Les ministères congolais de l’environnement, de l’éducation, des affaires étrangères et des finances ont participé à ces réunions préparatoires. Nous avons présenté la même politique et la même approche de la RDC comme « pays-solution ».
Nous sommes actuellement dans la voie de la mobilisation des ressources et de la valorisation de notre économie car, désormais, la RDC fait le lien entre l’environnement et l’économie. La RDC souhaiterait que la population congolaise profite de ses potentialités environnementales, lesquelles doivent se traduire en richesses, censées nous permettre d’atteindre les objectifs de développement durable. Les Congolais vont consentir des sacrifices, certes. Ils vont changer de comportements pour protéger les forêts et pour gérer rationnellement les ressources.
Mais ces sacrifices et ces abnégations en faveur de l’humanité valent une compensation. Ce n’est pas un don, mais plutôt un droit. (…) Nous devons nous adapter à la nouvelle donne du climat. Tous les Etats du monde doivent adopter de nouveaux comportements et changer leur manière d’agir. Ils doivent poser des actes responsables pour la préservation de l’environnement.
Le potentiel que nous avons en RDC nous oblige à la responsabilité. (…) La RDC a aussi présenté ses ambitions de ramener les projecteurs du monde ici sur place au Congo. C’est pourquoi, nous nous sommes positionnés pour l’organisation de la pré-COP27. (…) C’est bien de parler des potentialités de nos forêts et de nos ressources en eau, à travers le monde, mais c’est encore mieux que le monde vienne ici voir à quoi ressemble les mangroves au Kongo-central ou encore les tourbières que l’on trouve un peu partout en RDC (…)
“Le développement durable relève également de votre ministère. C’est un champ très vaste…”
Notre action s’inscrit toujours dans l’horizon des 17 objectifs du développement durable au niveau de l’agenda mondial, d’ici 2030, et de l’agenda africain, d’ici 2063. Nous parlons de la valorisation des ressources de la RDC qui a érigé l’environnement au niveau de la vice-Primature pour lui donner toute son importance. En parlant du lien entre environnement et économie, nous visons la transformation de notre potentiel en richesses qui nous permettent d’atteindre les objectifs de développement durable.

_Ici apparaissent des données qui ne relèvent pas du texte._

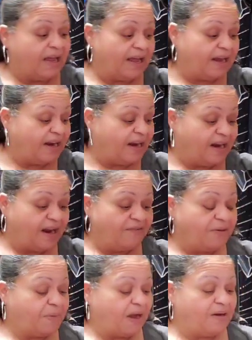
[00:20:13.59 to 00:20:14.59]
any and
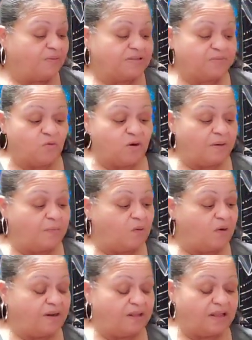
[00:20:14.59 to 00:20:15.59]
everybody was more
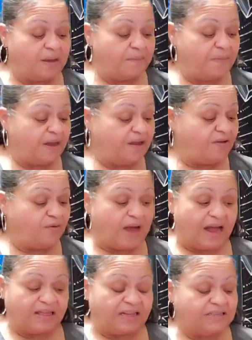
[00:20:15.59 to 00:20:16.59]
important than me you
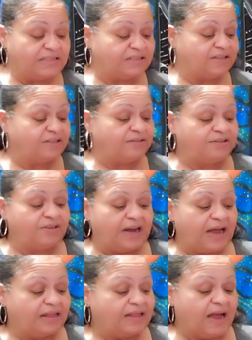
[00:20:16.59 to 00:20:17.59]
got this to do you
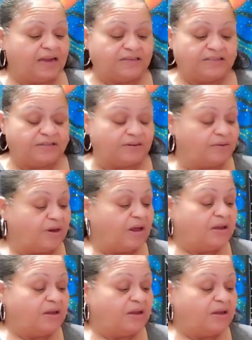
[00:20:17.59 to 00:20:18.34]
got that to do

Lorsque que nous parlons, par exemple, de l’argent du crédit carbone, il ne s’agit pas d’espèces que l’on donnerait aux Etats afin d’user à leur guise. C’est plutôt une compensation en termes d’ouvrages sociaux. Par exemple, si les forêts du Mayombe ont une capacité donnée en matière de crédit carbone, nous pouvons bénéficier, en échange, de la construction du port en eaux profondes de Banana. Il en est de même des forêts du Katanga, de Monkoto, de la Tshuapa ou du Maï-Ndombe.
Cela peut nous permettre de construire notamment plusieurs kilomètres de routes. Les compensations peuvent prendre la forme de construction de routes, d’écoles, d’hôpitaux ou de toute autre infrastructure sociale. On peut aussi booster la capacité du barrage d’Inga ainsi que la desserte en eau potable.
C’est comme ça que nous pouvons atteindre l’objectif de lutte contre la pauvreté, qui est l’objectif premier. (…) Mais pour que nous puissions atteindre tous ces objectifs, il faudrait nous focaliser sur l’objectif 17 qui est le partenariat gagnant-gagnant. A tous les partenaires au développement et à la communauté internationale, nous disons qu’il faudrait absolument, pour la RDC, quitter l’approche de l’aide au développement pour aller vers un partenariat gagnant-gagnant.